Day 14 of being Everyone’s Personal Assistant and sometimes in this line of work you have to tell a couple of white lies
SICK’EM SPIKE!!!
[the burglar and I stare as my pet turtle walks very slowly across the room]
Which essential oils calm down household family members? Chloroform?
It’s chloroform isn’t it?
It’s been 5 days since the last full moon. If you’re still trapped as a werewolf it’s time to see your doctor or veterinarian.
I don’t need a sugar daddy. I need a chicken wing daddy.
The joke is on this spin class instructor.
My water bottle is full of Bacon Bits.
My favorite Facebook tradition is when women wish another woman happy birthday by posting a picture together from their wedding. Like happy birthday but this is still all about me.
bitcoin? isn’t that how people checked if gold was real?
I was a fantastic parent right up until I had kids of my own.
All these “make better choices” make me wonder if my parents are now running twitter
I bought myself flowers at the store because I thought they were pretty.
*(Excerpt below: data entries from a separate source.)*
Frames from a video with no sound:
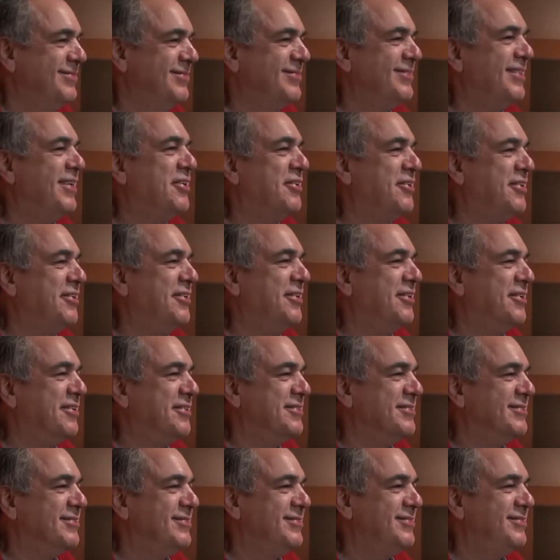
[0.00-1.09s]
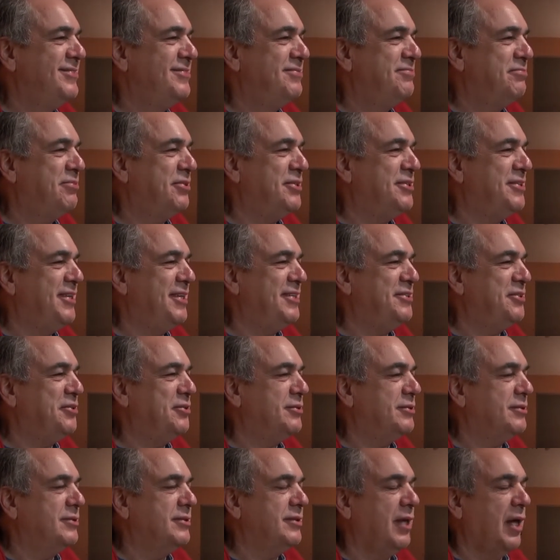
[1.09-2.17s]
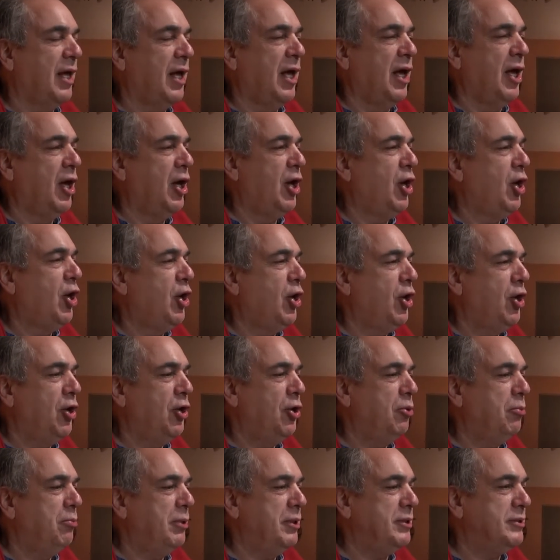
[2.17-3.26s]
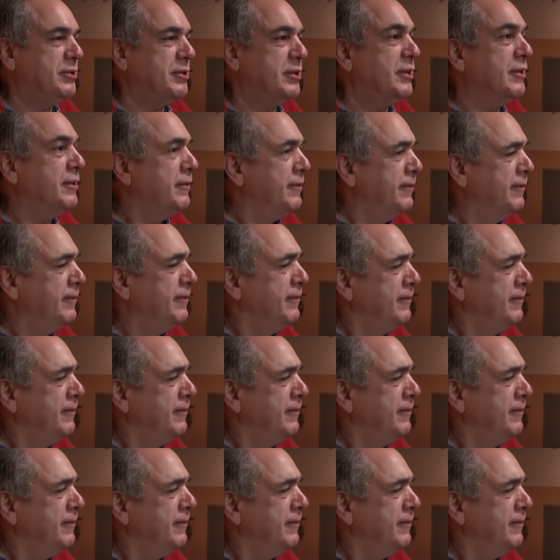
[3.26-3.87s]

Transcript: Thank you, dear. You're welcome. Appreciate you. Ian, Judy, I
Husband: Did I do something?
Me: No.
Husband: What’s the date?
Me: April 10th.
Husband: Is that an important date signifying anything?
Me: No.
Husband: Are you sure?
Me: Yes.
Husband, sweating: ok
He wanted to role play doctor and patient, so I have him waiting in my living room next to my neighbour with the wet cough.
Fear not, ugly caterpillar. For one day you will become a beautiful butterfly
[emerges from cocoon]
AH WTF I’M A MOTH THIS IS BULLSHIT
[back from the ultrasound]
MOTHER-IN-LAW: So did you see the fetus?
ME: Fetus, handus, legus…there was practically a whole baby in there!
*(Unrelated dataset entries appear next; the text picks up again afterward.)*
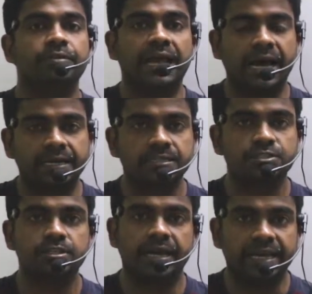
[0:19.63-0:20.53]
we
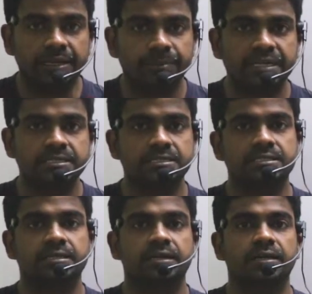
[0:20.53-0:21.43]
arrange the
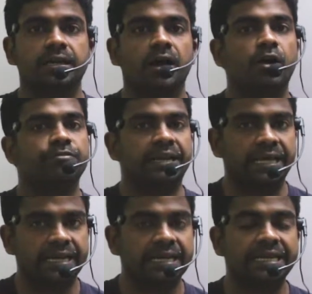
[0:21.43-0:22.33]
elements of an
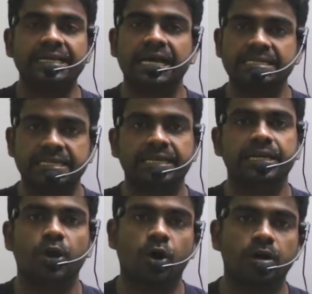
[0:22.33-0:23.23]
array in
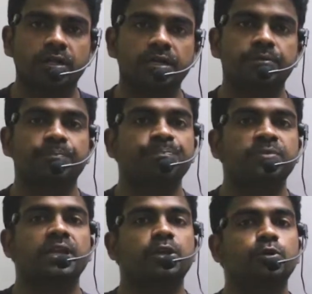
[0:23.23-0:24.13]
ascending order
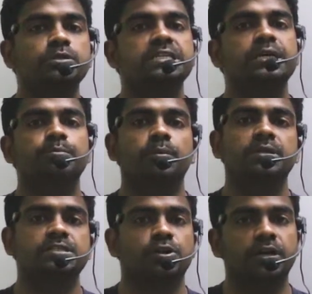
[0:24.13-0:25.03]
using
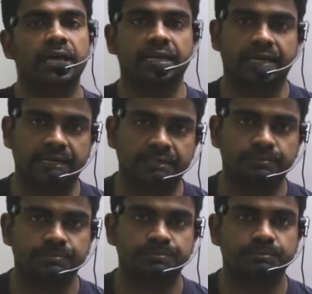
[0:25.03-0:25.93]
bubble sort algorithm.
Someone once asked me to imagine not having eyelids and I’m just like no
Our sport needs a name
“Does it use a ball?”
No it’s more of an oblon–
“Do u move it with ur foot?”
No it’s mostly thro–
“Football”
Perfect!
Officer i swear I’ve only had 2 dog beers (14 beers)
I like to fill my medicine cabinet with marbles before I invite people over.
Interviewer: How would you describe yourself?
Me: With adjectives.
Mathematically there’s a very small percentage of the cat that is claws although she so often makes it seem otherwise.
Eww this cheese is disgusting!
*keeps eating it
HIM: I wanna do bad things with you
ME: Like punching old ladies?
HIM: Uh, no…
ME: Stealing from the donation jar?
HIM: God, no! I mean like-
ME: Stroller tipping?
HIM: You know, never mind.
ME: Taking up two parking spaces?
HIM: Goodbye
ME: Putting habanero juice in-
Me: pretty much any name can be unisex
My son Stephanie: I hate you dad
Sincere, like a compliment from a car salesman.